- _WORK TO BE COMPLETED_
Please make an exact copy of the lines from the one holding "[490.03-490.93s]" through the end of the data, both ends included, with no pictures.

- _SOURCE RECORDS_
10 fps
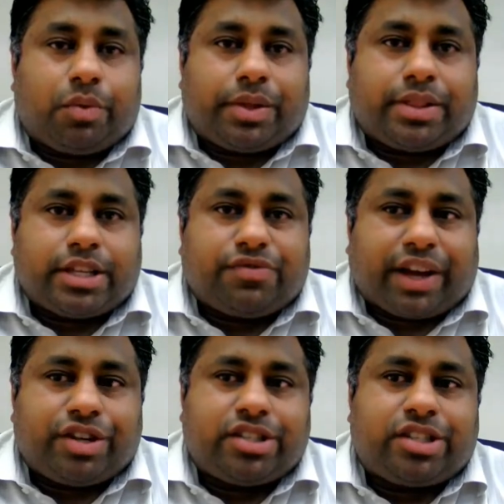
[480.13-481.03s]
these
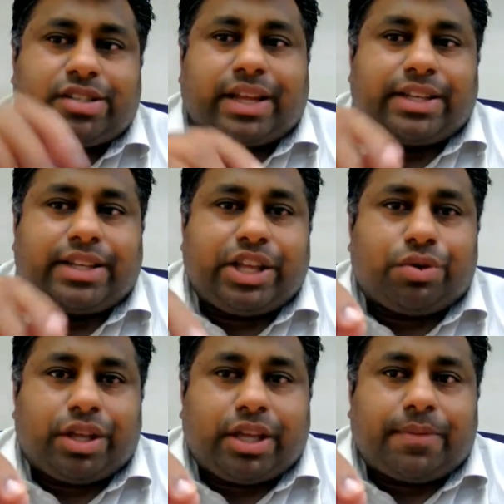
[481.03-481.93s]
factories, just like
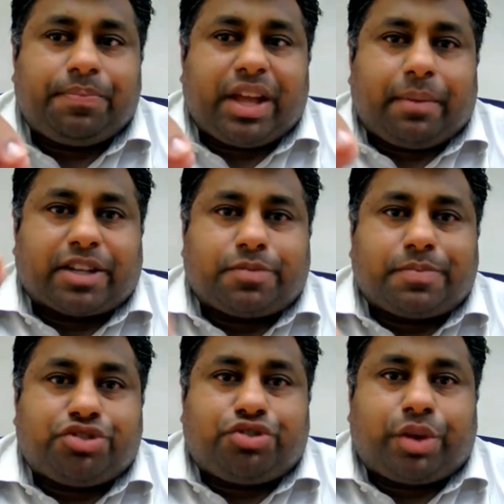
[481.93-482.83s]
DOE must
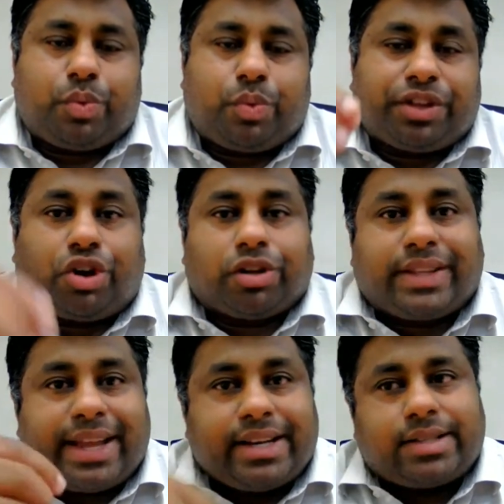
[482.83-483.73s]
be strict with the
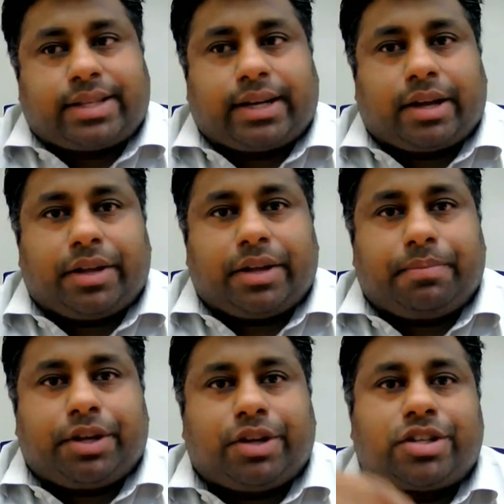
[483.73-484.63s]
containers that come in.
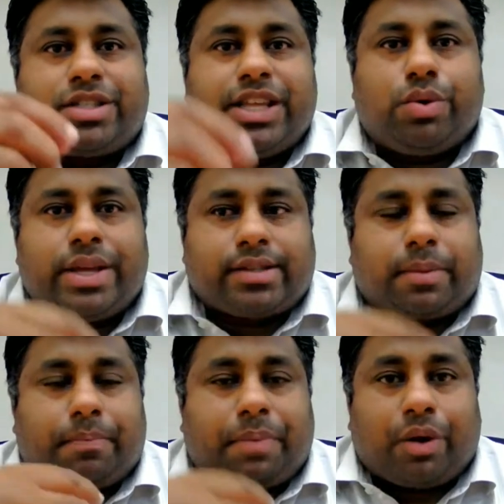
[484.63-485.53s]
Because DOE has
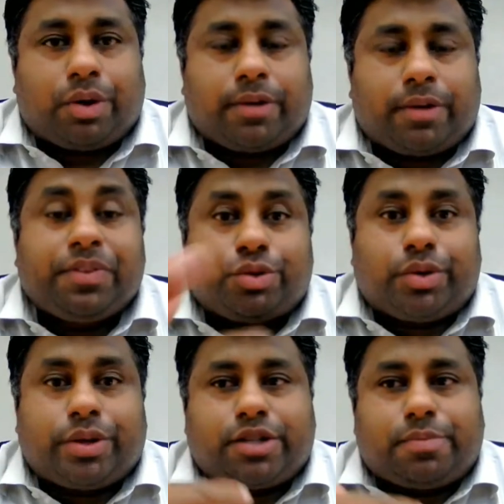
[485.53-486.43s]
the power to
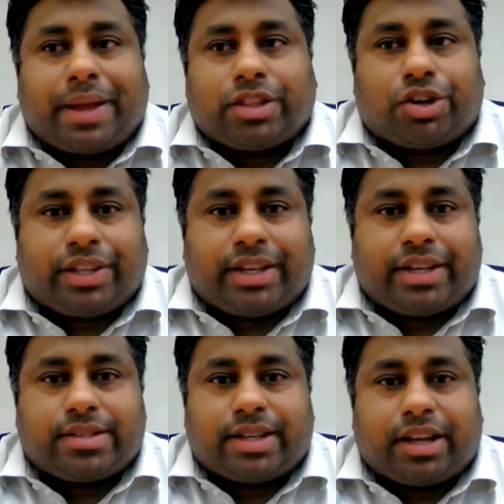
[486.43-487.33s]
inspect the
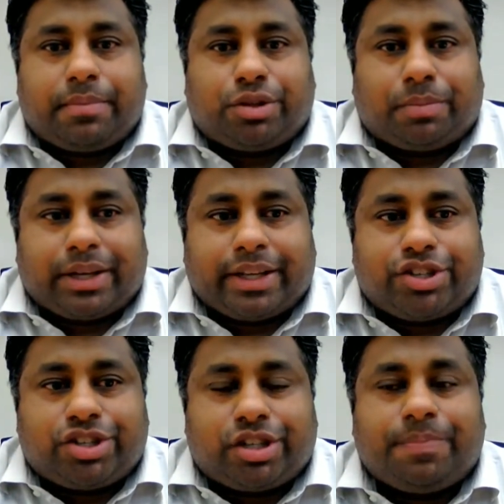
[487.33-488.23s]
containers that come into
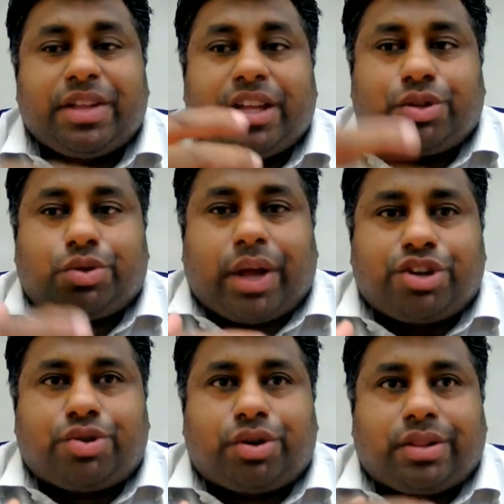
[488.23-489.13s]
Malaysia to
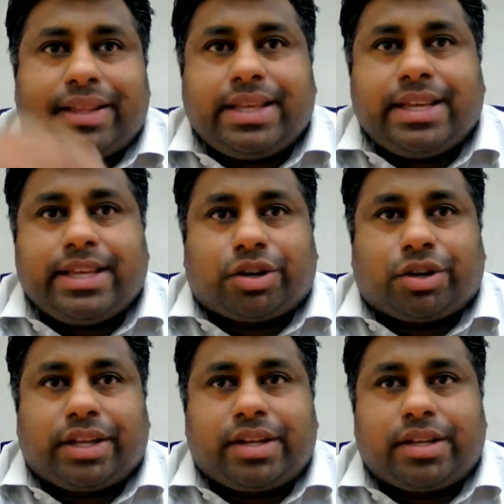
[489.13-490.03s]
ensure that these
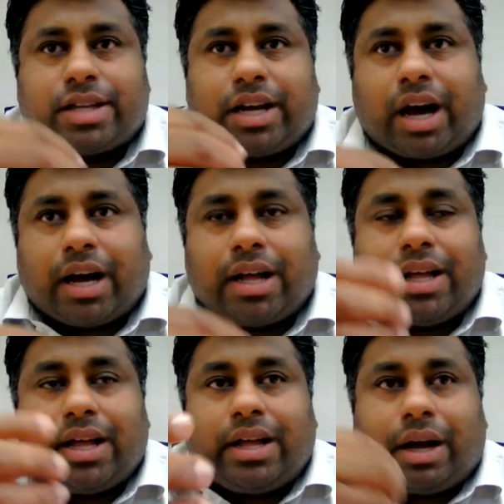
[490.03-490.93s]
containers are
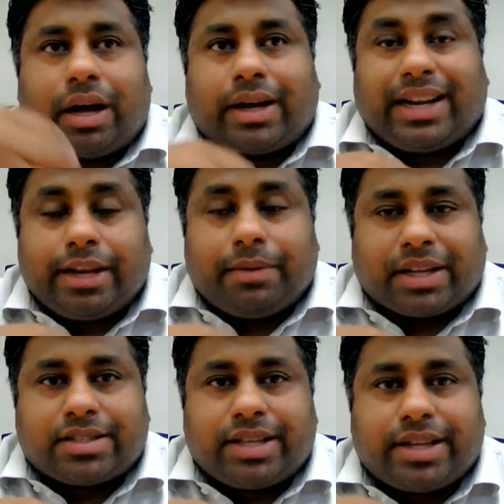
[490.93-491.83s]
clean
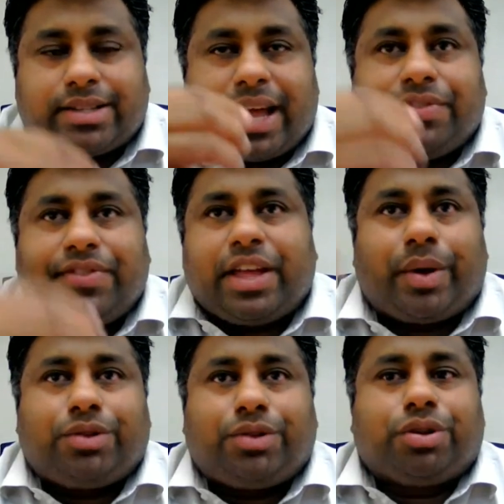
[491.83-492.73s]
plastics and they are
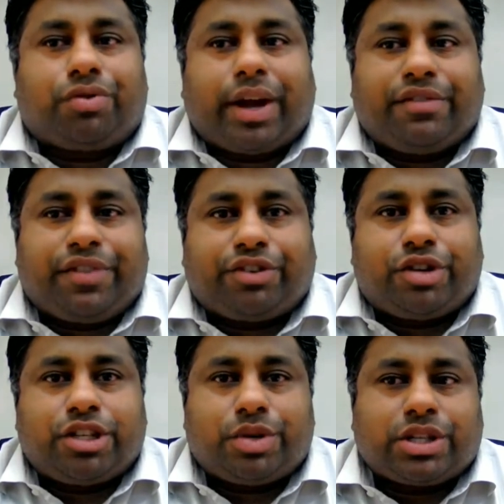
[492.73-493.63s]
going to the right
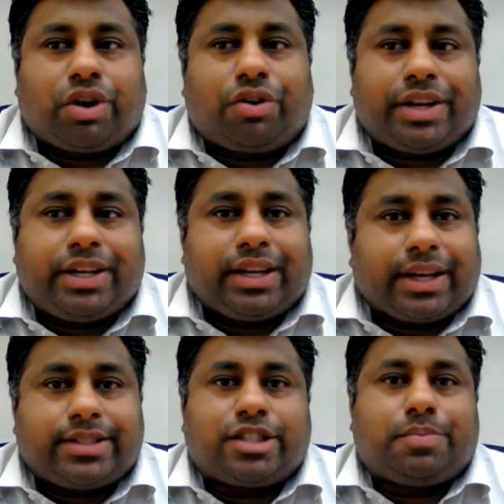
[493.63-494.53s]
factories, which are already
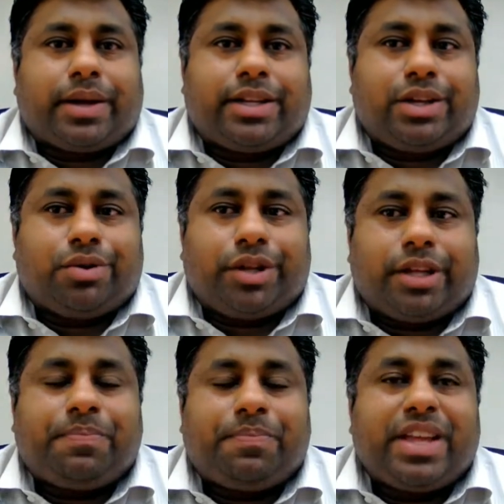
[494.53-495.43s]
licensed by DOE.
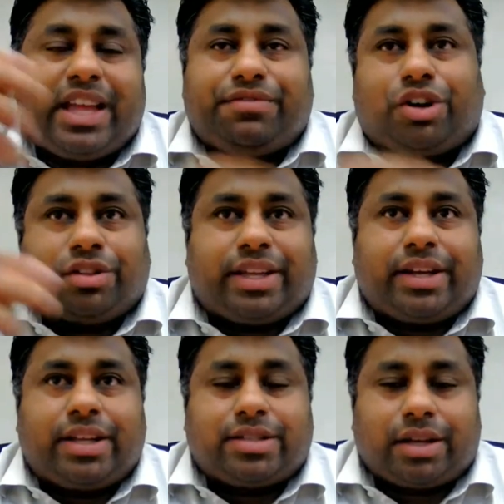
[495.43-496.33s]
Do we know that,
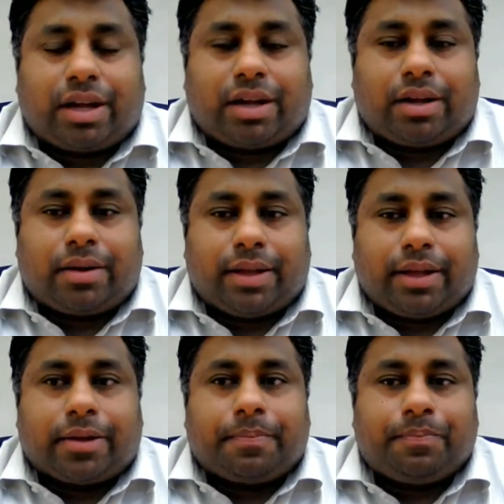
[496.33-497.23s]
Rajiv?
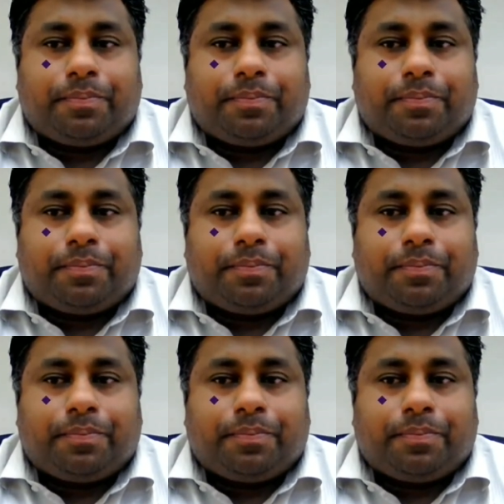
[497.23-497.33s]
Yeah. Do we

- _RESPONSE BOX_
[490.03-490.93s]
containers are
[490.93-491.83s]
clean
[491.83-492.73s]
plastics and they are
[492.73-493.63s]
going to the right
[493.63-494.53s]
factories, which are already
[494.53-495.43s]
licensed by DOE.
[495.43-496.33s]
Do we know that,
[496.33-497.23s]
Rajiv?
[497.23-497.33s]
Yeah. Do we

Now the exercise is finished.